WHAT IS BEING ASKED:
Every entry below should be repeated exactly; the pictures should not.

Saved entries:
-----

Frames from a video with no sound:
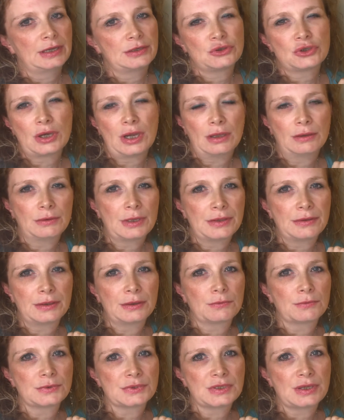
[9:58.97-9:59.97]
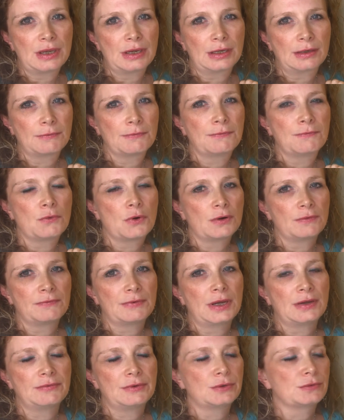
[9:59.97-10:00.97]
that child I think was like 4 or
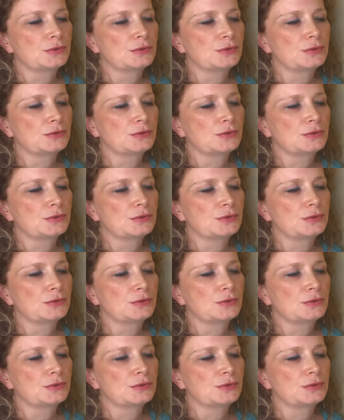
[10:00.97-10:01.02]
5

-----

RESPONSE TO THIS TASK:
Frames from a video with no sound:
[9:58.97-9:59.97]
[9:59.97-10:00.97]
that child I think was like 4 or
[10:00.97-10:01.02]
5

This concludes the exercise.